Je pense que le cinéma ou l’art en général devraient poser des questions complexes et profondes sur nous-mêmes et le monde dans lequel nous vivons. Au lieu d’offrir des réponses ou des solutions, ils doivent donner aux spectateurs un espace intellectuel et émotionnel pour méditer sur ces questions et, s’il sont prêts à cela, tenter de formuler des réponses par eux-mêmes. La subtilité et la retenue permettent un aperçu révélateur de mes personnages ou de leur vision du monde. Le public finit par les rencontrer car il effectue un travail émotionnel petit à petit. En ce sens, j’ai l’impression que l’art imite la vie parce que je suis moi-même une personne assez réservée et réfléchie. La sensibilité de mon cinéma incarne le genre de personne que je suis.
Quels sont vos cinéastes favoris et/ou ceux qui vous inspirent ?
Mon évolution en tant que réalisatrice correspond à différentes phases liées à des réalisateurs qui m’ont influencée, dans des styles très différents. Sans ordre particulier, j’ai eu ma période Fassbinder, ma période Bergman, ma période Haneke, ma période Wong Kar Wai, ma période Cassavetes… Du point de vue du style, je suis plus attirée par une forme d’austérité et de minimalisme que par un côté plus lyrique et exubérant. J’ai trois longs métrages à mon actif et je me rends compte qu’on s’attend à ce que la sensibilité d’un artiste se soit cristallisée à ce moment-là. Et même si je vois certainement une ligne thématique englobant ces trois films, j’ai l’impression que mon style est encore en évolution.

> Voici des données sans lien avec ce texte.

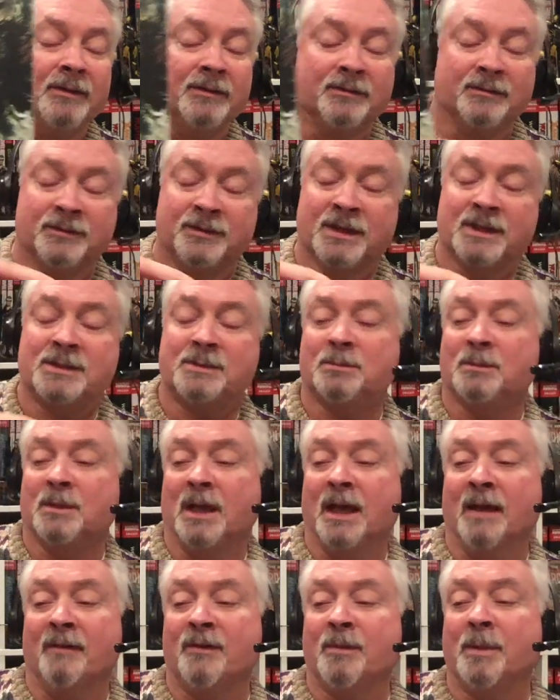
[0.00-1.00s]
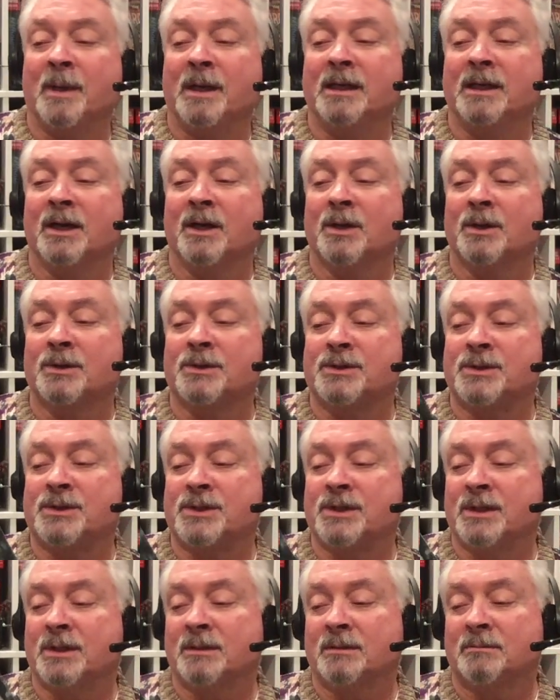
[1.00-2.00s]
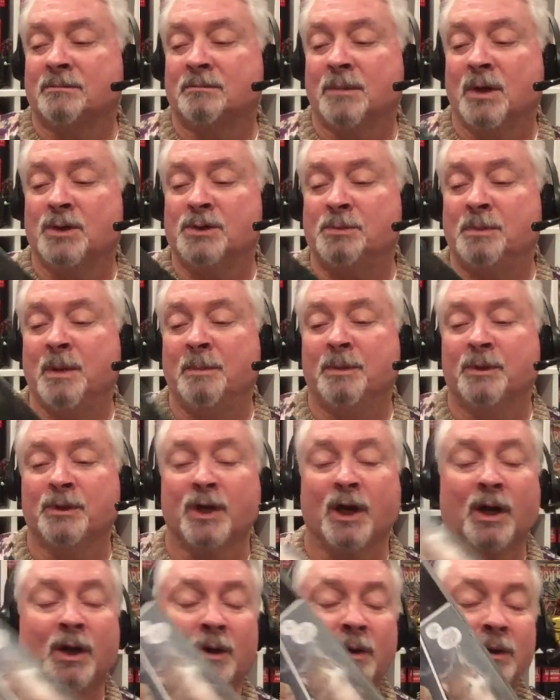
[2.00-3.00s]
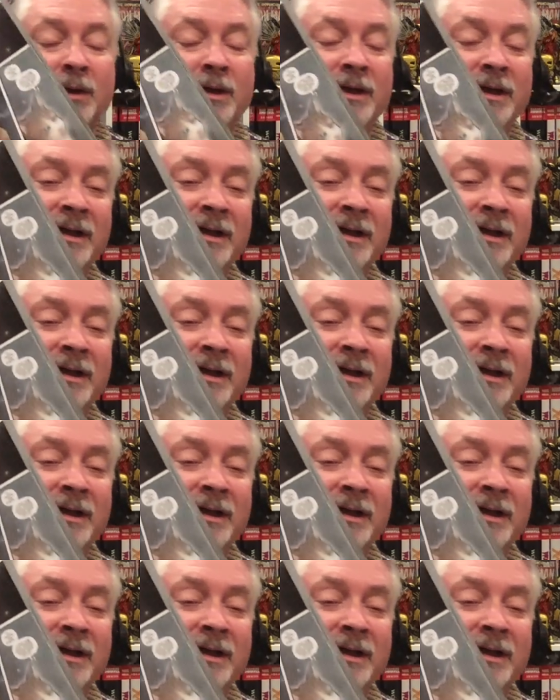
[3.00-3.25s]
This, everybody knows, most people know,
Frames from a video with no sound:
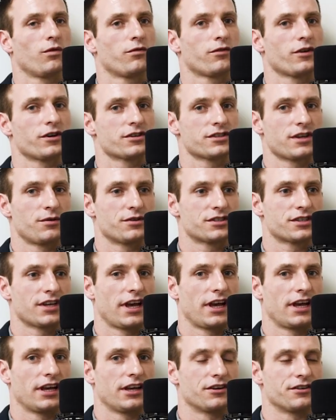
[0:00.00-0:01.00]
first, I would
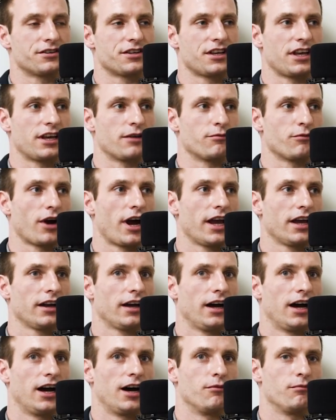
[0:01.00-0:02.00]
say your team,
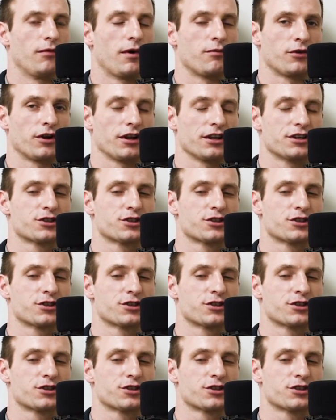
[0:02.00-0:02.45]
right? Um, I'm a really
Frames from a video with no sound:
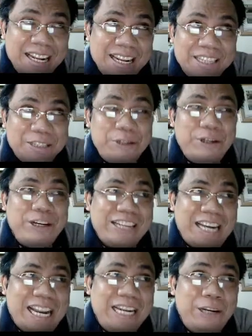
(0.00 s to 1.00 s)
So you
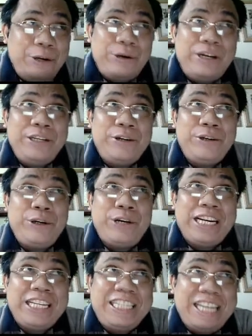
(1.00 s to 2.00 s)
act like you
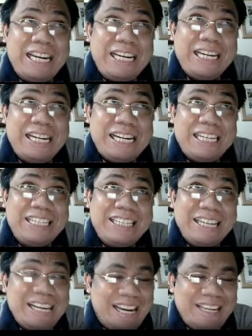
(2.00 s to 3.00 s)
are a childish.
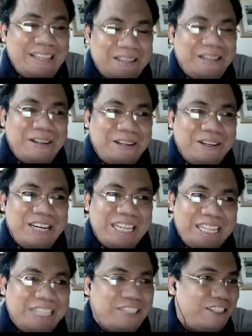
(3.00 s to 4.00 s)
Your
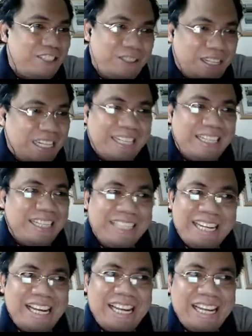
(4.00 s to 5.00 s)
decisions you cannot
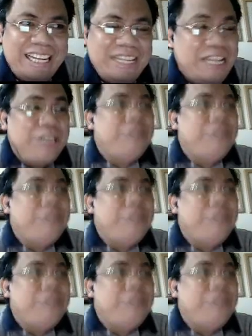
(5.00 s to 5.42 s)
decide.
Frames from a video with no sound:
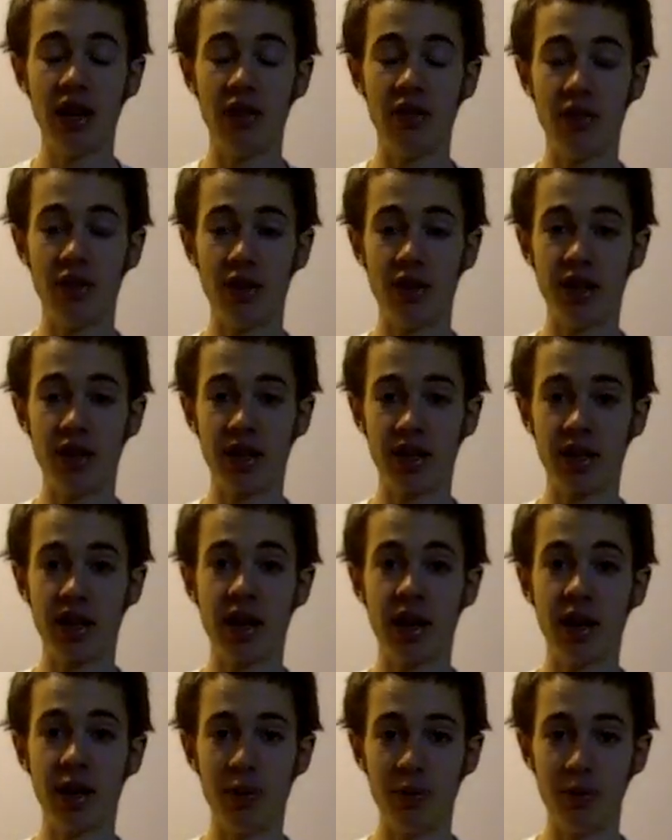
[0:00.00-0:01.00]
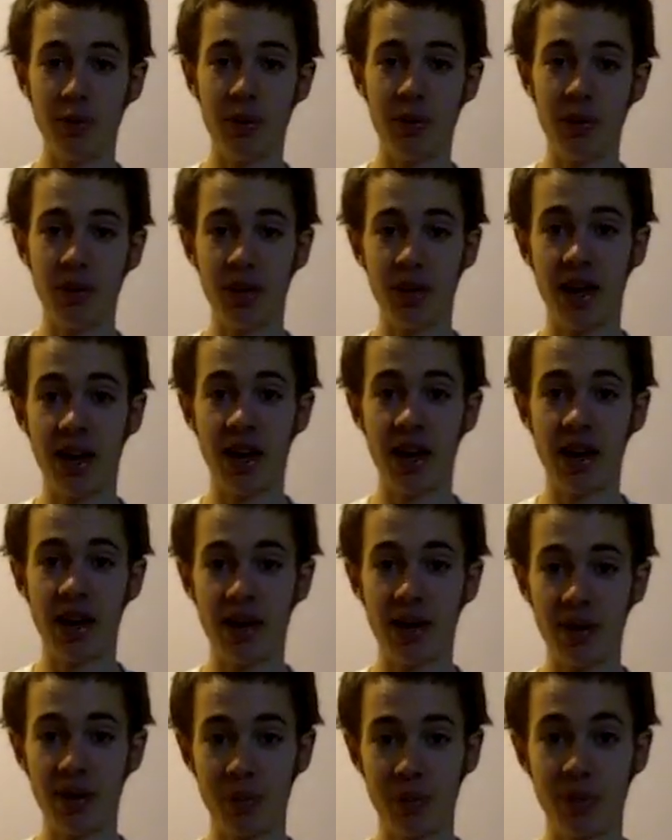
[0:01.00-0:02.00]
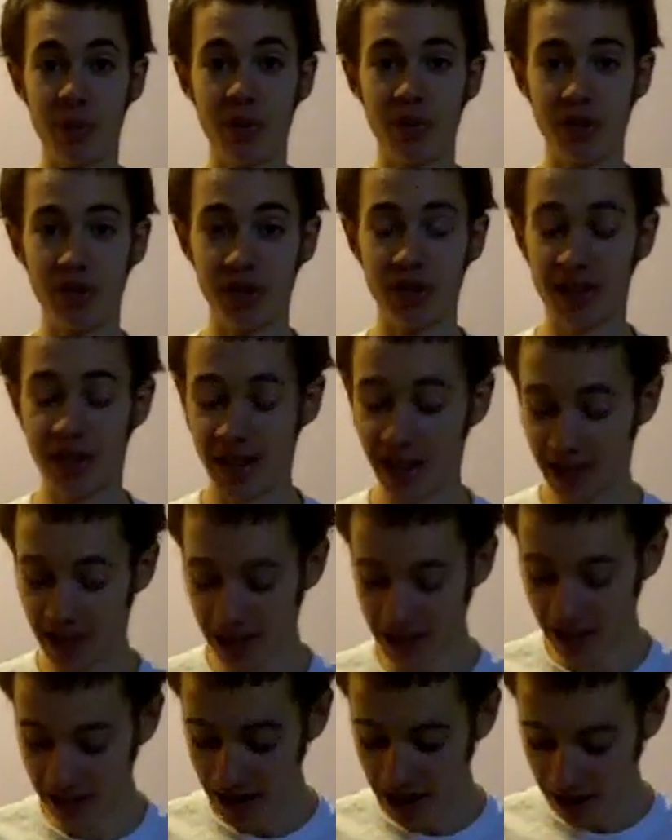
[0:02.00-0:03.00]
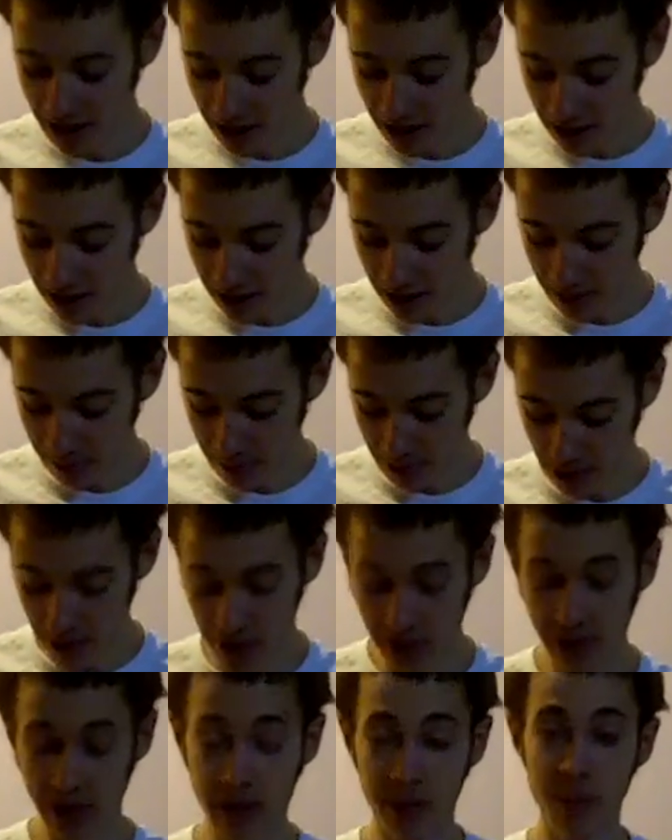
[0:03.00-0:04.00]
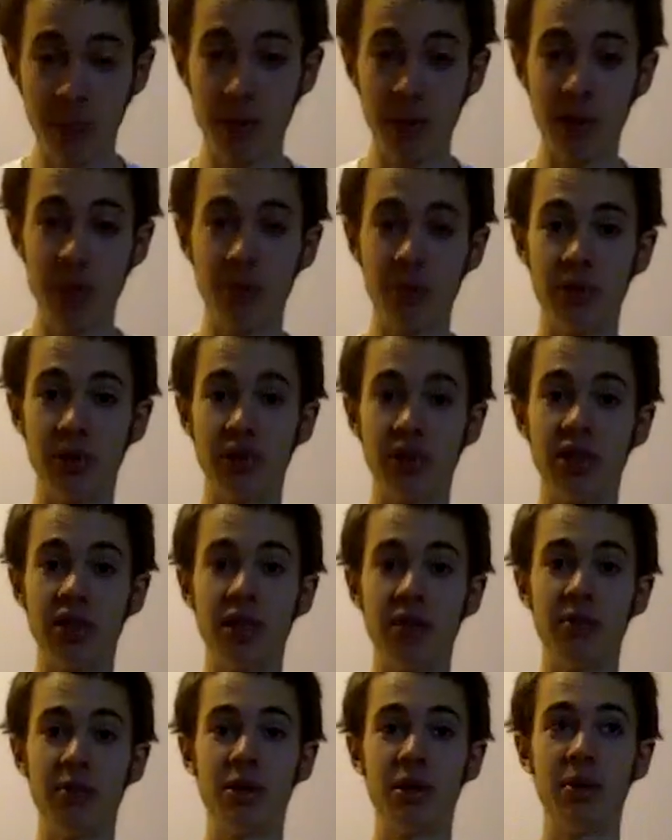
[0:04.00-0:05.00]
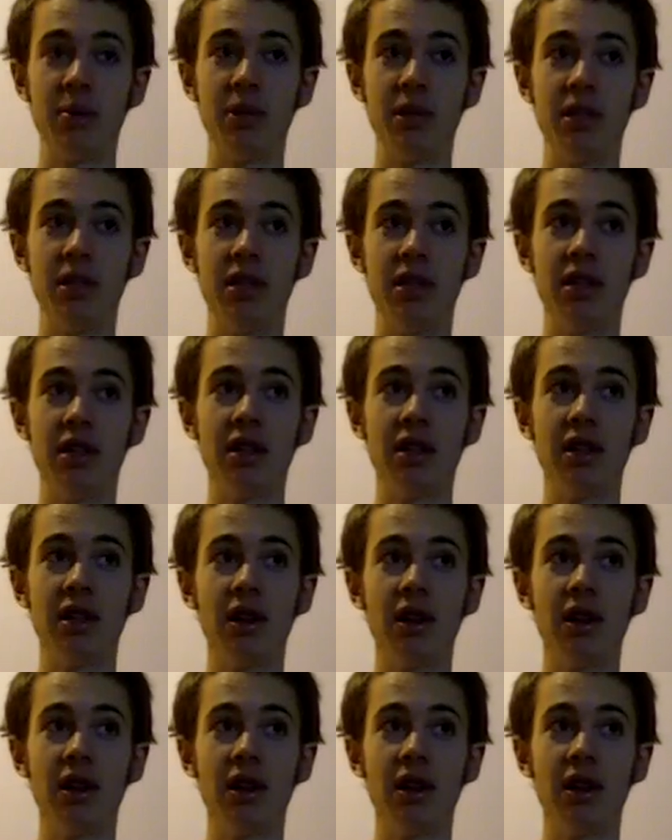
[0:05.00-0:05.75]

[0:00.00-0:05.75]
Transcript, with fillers: If you'd like to help me with that, I would appreciate it because um, some people seem to be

Quelle est la dernière fois où vous avez eu le sentiment de voir quelque chose de neuf, de découvrir un nouveau talent ?
Je pense que Kantemir Balagov, avec son second film Une grande fille, est un nouveau talent extraordinaire. Sa sophistication formelle et sa complexité morale le placent à un tout autre niveau. C’est très excitant de voir que Brooklyn Secret et Une grande fille font partie de la même programmation New Auteurs du prochain AFI Fest à Los Angeles, ce mois de novembre.
Entretien réalisé par Nicolas Bardot le 31 octobre 2019.